# New indoor carpet track in central ohio!



## Blubyurc (Dec 19, 2009)

RC Racing has opened their indoor carpet track in groveport, Ohio
we are currently racing oval on Wednesday & Sunday.
on Wednesday doors open @ 3:00pm Qualifying wiil start at 7:00pm
Sunday doors open at 11:00am with qualifying starting @ 2:00pm.

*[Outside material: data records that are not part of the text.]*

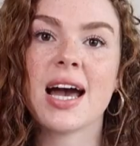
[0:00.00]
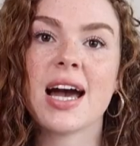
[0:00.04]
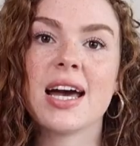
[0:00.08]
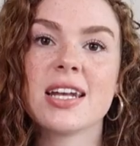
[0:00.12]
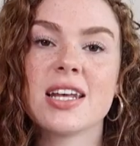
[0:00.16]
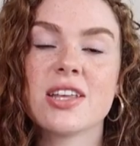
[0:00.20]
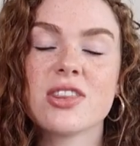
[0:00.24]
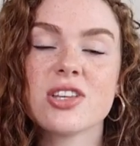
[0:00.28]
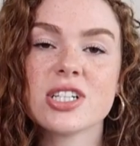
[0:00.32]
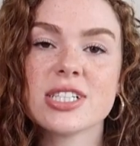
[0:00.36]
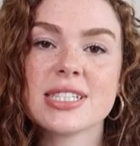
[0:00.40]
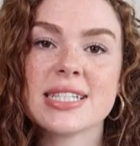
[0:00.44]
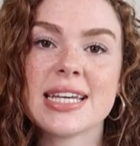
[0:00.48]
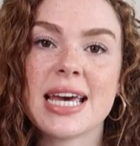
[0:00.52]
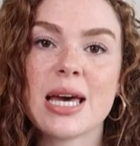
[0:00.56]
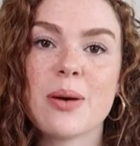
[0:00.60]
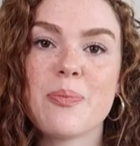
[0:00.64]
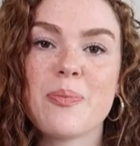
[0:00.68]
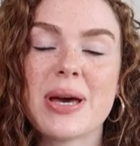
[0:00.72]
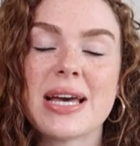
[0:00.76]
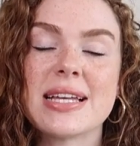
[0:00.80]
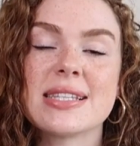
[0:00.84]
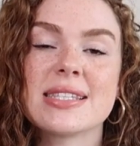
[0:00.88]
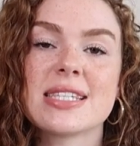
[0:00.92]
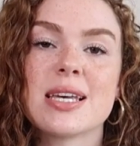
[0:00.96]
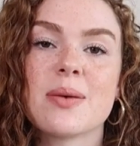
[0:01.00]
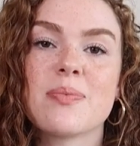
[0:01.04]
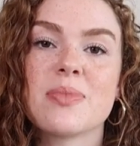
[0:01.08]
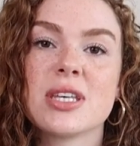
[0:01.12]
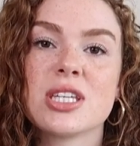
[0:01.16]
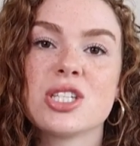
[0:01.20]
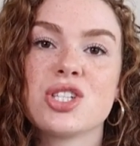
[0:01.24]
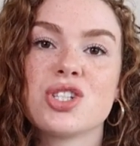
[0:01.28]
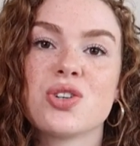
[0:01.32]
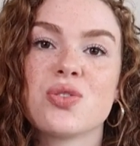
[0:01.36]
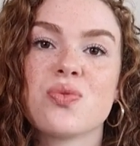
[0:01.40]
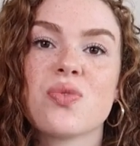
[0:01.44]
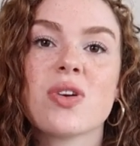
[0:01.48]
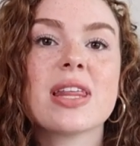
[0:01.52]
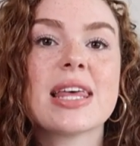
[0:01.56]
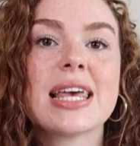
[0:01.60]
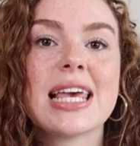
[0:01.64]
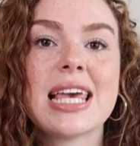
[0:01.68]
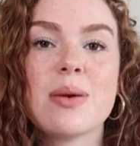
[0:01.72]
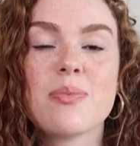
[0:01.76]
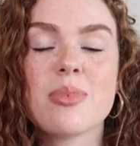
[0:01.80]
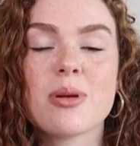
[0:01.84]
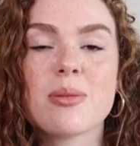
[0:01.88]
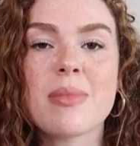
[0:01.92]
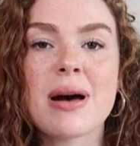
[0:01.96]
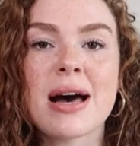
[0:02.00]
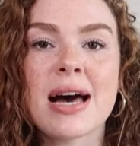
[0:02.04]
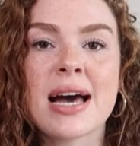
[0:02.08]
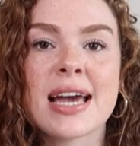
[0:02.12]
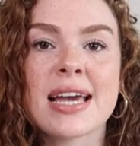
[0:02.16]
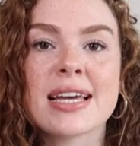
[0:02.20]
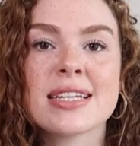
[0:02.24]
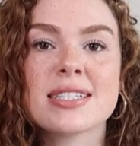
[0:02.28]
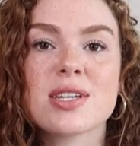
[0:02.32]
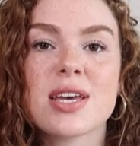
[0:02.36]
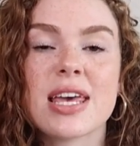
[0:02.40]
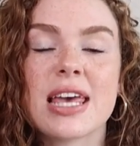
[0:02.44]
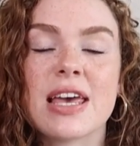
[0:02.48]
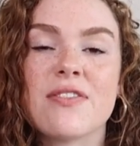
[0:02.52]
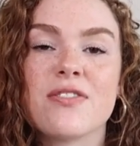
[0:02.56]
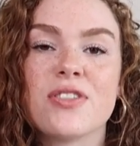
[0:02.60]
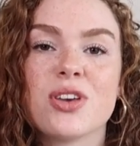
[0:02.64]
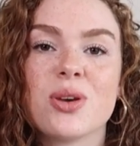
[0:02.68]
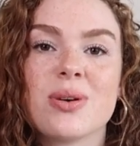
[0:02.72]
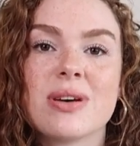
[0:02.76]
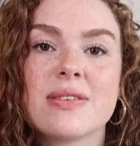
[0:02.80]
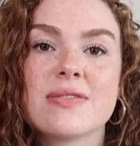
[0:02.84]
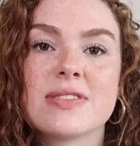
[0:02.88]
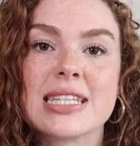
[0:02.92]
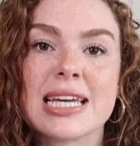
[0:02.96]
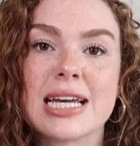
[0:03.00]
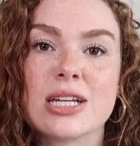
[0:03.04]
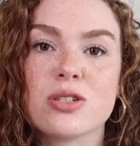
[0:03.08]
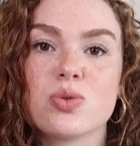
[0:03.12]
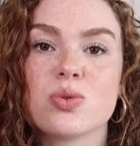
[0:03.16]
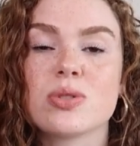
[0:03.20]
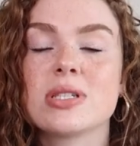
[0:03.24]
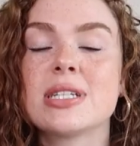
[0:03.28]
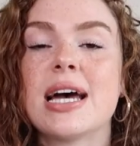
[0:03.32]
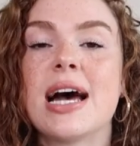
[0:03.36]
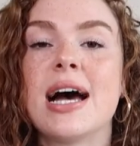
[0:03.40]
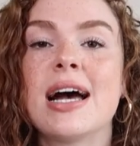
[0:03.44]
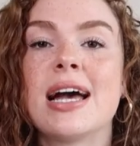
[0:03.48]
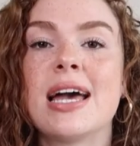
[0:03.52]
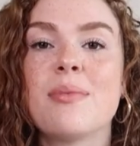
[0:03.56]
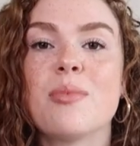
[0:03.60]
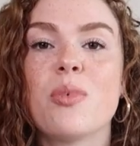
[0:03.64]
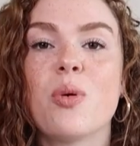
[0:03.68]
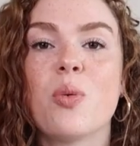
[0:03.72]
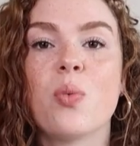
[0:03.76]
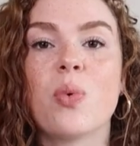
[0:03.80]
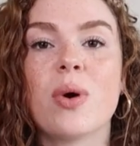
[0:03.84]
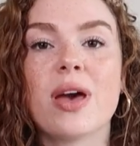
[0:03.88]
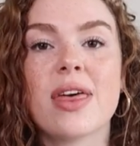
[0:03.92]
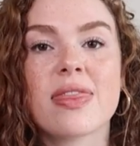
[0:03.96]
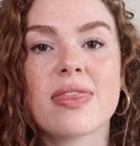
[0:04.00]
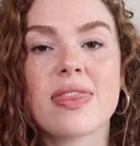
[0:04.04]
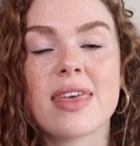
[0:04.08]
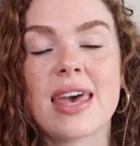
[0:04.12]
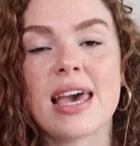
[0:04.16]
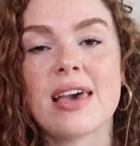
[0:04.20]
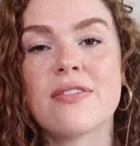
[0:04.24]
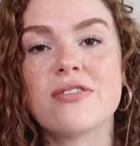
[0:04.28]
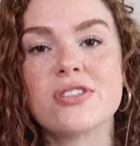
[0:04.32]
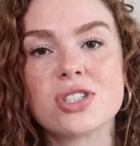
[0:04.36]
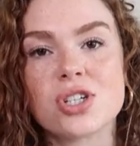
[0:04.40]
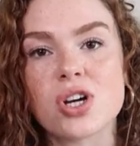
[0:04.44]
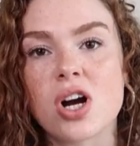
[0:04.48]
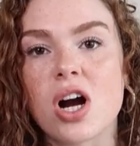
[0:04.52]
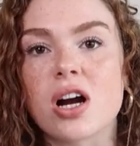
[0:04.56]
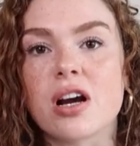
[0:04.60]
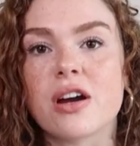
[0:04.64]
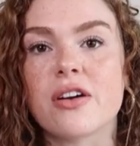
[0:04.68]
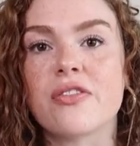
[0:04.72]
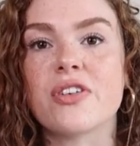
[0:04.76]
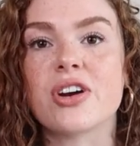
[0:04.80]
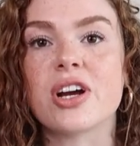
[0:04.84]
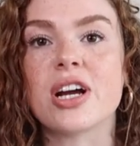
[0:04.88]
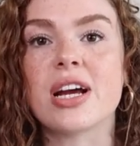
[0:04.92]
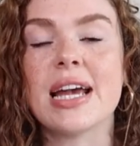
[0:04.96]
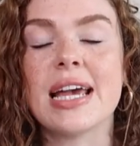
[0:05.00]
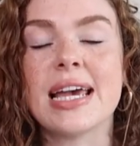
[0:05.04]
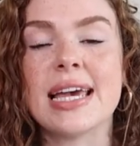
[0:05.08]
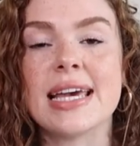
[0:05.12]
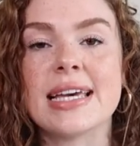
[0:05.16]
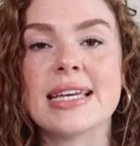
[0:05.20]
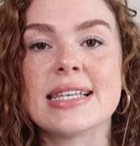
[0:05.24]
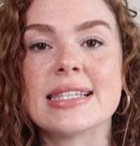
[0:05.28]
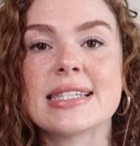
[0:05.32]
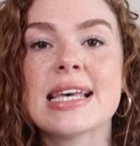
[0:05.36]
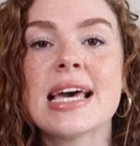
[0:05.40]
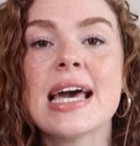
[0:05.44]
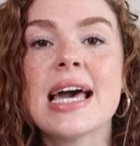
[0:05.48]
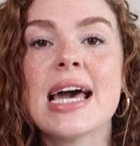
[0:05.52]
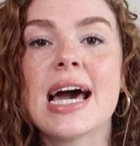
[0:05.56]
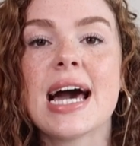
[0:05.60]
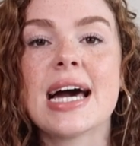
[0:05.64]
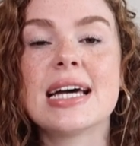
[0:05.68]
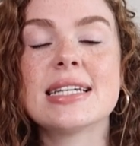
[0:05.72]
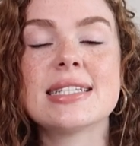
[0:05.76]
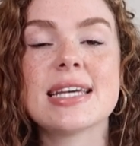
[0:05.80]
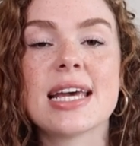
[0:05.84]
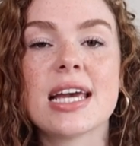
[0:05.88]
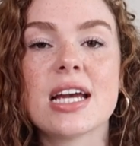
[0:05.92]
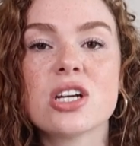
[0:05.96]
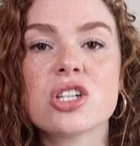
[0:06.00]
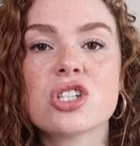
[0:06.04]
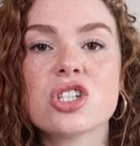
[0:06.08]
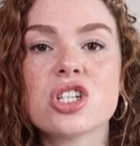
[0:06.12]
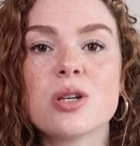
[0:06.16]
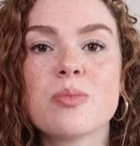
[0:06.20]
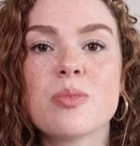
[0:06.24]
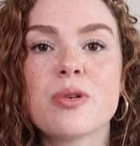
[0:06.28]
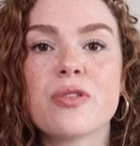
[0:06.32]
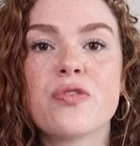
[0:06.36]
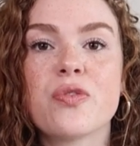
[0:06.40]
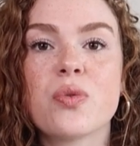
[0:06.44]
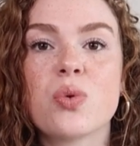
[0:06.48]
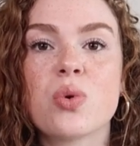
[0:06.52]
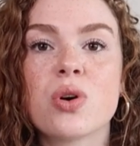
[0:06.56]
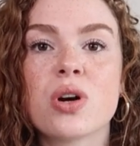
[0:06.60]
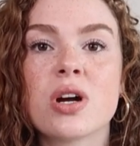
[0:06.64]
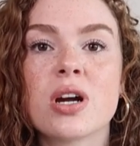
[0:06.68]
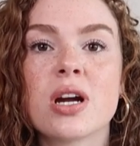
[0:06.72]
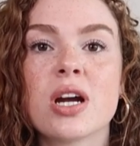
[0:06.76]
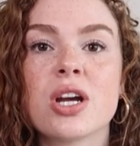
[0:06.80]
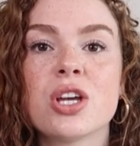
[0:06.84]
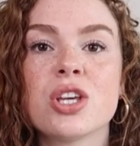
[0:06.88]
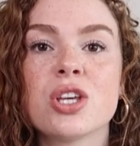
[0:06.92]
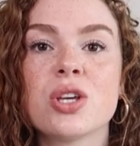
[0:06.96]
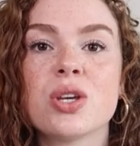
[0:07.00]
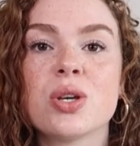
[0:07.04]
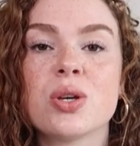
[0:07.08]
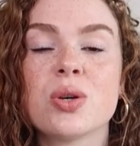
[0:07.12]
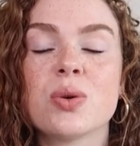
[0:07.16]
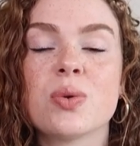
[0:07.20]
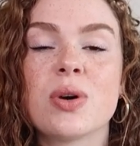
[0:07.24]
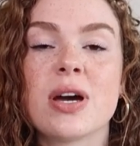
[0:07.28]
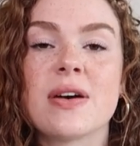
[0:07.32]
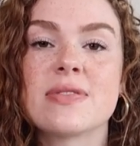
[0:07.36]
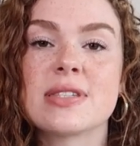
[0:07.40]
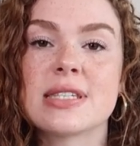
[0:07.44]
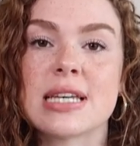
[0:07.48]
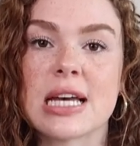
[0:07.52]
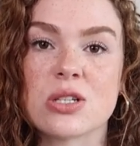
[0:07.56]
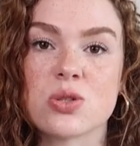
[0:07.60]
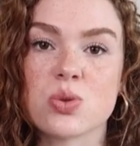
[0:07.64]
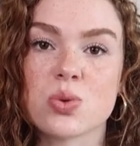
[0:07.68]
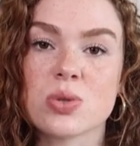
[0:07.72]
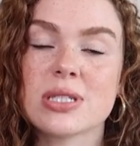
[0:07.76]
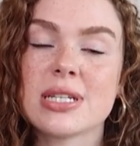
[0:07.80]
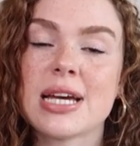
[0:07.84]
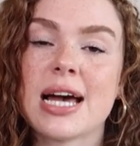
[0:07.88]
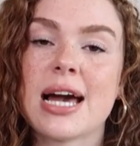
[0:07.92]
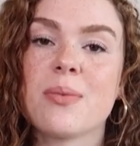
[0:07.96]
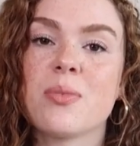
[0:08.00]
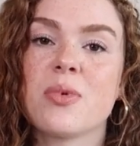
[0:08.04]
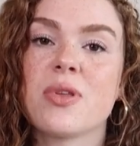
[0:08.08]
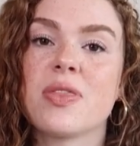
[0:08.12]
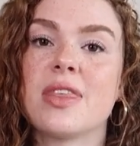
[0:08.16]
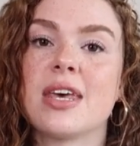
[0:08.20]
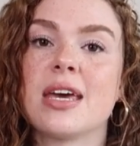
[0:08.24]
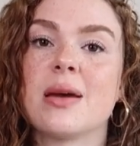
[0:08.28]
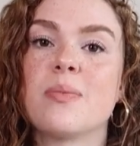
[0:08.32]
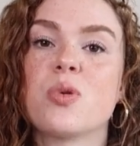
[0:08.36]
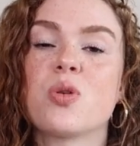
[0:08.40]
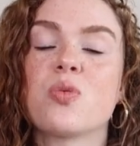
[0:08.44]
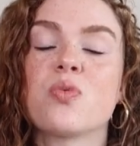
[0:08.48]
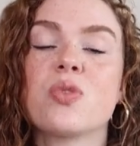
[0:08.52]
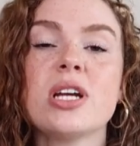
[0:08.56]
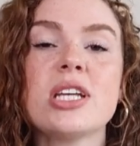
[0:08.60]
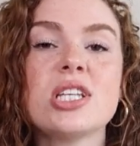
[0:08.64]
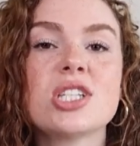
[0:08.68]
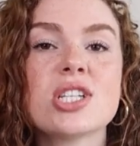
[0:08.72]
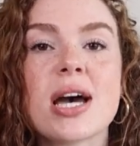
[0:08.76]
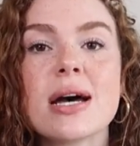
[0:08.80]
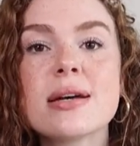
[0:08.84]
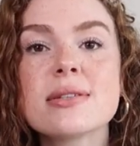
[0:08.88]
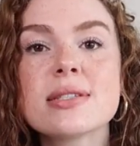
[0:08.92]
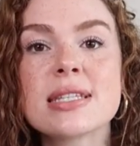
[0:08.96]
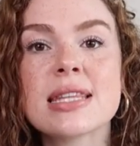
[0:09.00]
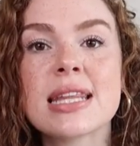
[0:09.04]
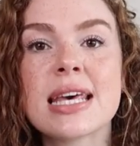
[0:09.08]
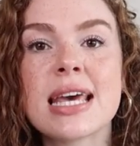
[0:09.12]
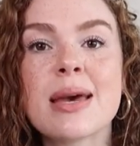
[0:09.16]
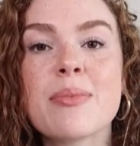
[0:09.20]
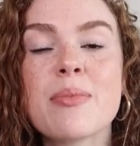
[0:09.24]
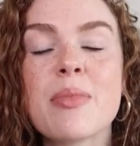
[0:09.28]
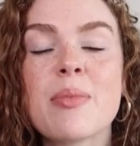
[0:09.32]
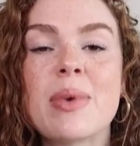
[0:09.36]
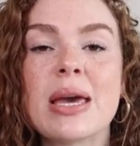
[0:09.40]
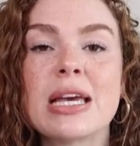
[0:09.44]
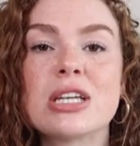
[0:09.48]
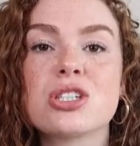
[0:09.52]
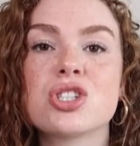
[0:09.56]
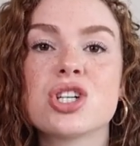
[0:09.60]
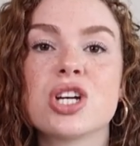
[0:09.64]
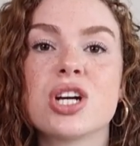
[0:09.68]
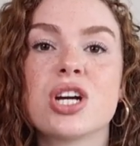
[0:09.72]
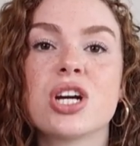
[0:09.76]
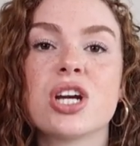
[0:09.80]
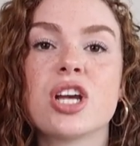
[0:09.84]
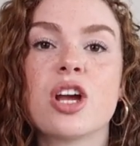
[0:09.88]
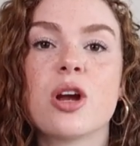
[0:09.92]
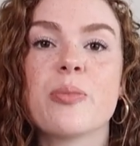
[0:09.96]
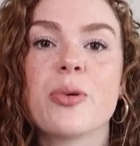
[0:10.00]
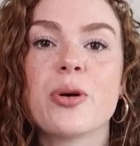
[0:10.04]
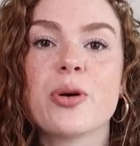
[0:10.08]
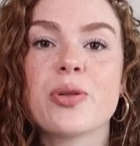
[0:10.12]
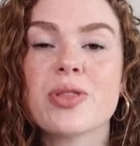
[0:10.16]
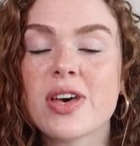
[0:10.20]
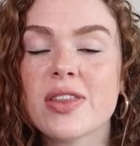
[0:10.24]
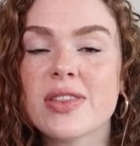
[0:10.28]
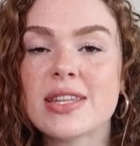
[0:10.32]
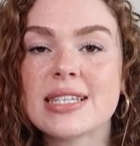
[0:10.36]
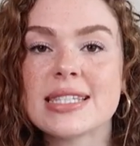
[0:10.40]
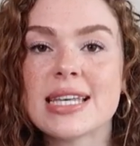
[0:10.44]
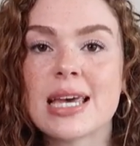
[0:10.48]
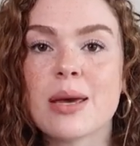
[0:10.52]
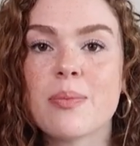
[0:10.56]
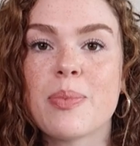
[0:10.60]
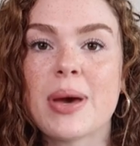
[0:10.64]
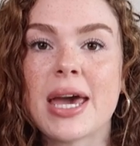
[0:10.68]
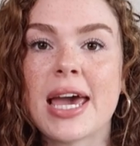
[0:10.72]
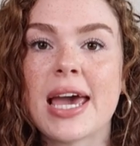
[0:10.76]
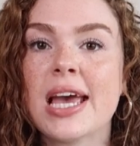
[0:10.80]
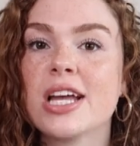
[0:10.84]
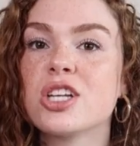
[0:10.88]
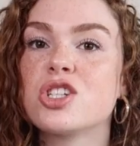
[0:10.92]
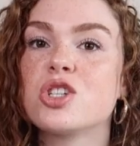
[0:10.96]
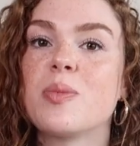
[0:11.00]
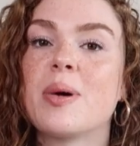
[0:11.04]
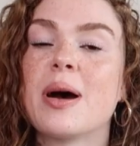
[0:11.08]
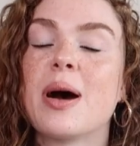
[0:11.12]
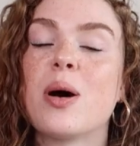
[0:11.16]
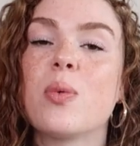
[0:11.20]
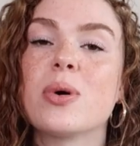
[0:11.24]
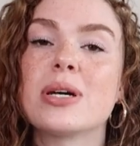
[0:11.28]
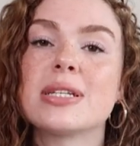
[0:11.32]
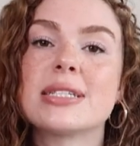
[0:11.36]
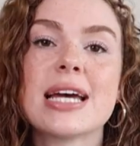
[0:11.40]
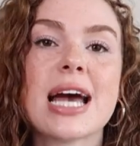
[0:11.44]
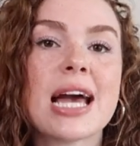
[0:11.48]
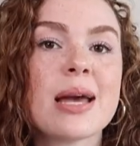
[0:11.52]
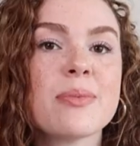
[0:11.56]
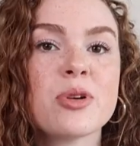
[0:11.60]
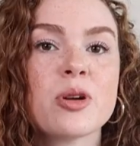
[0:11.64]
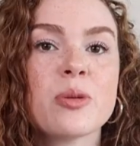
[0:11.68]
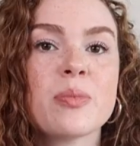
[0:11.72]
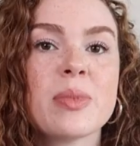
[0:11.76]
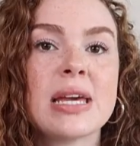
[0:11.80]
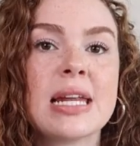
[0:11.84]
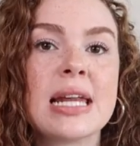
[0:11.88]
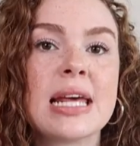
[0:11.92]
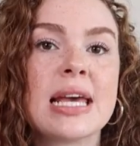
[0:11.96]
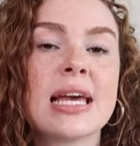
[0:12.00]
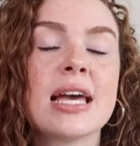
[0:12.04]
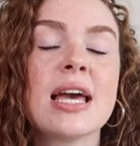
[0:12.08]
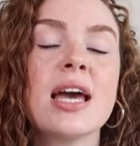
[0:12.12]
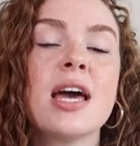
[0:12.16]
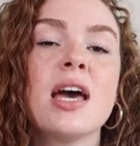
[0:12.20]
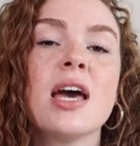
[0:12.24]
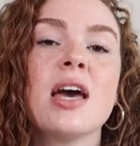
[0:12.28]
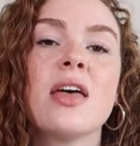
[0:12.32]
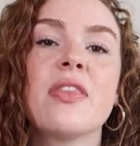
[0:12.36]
Another tip and something to really keep in mind if you have scheduled time with a photographer is a day or two before you have scheduled time with them, reach out to them, make sure you're both on the same page about what time you're meeting,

We will be running Road course on Saturdays.
Saturdays doors open at 12:00pm with qualifying Starting @ 3:00pm
we are located at 7868 Groveport rd, groveport, ohio 43125
614-836-5372
Thanks,
Brad 
R/C Racing :thumbsup:




;


----------



## Donald Deutsch (Sep 29, 2001)

What scale cars do you run?


----------



## Easy (Aug 19, 2002)

What size is the oval track?


----------



## Micro_Racer (Mar 27, 2002)

www.enhobbies.com. is the web site - you can check out the HobbyTalk thread at:
http://www.hobbytalk.com/bbs1/showthread.php?t=265616

for pictures....


----------



## Blubyurc (Dec 19, 2009)

we run 1/10, 1/12, 1/16, 1/18 pretty much what ever shows up will be put in a class
we don't want to racers to have to b y new gear to race here.
run what you brung.

the track is 32x75

our website is under construction the site will be indoorrcracing.com
we had fun today.


----------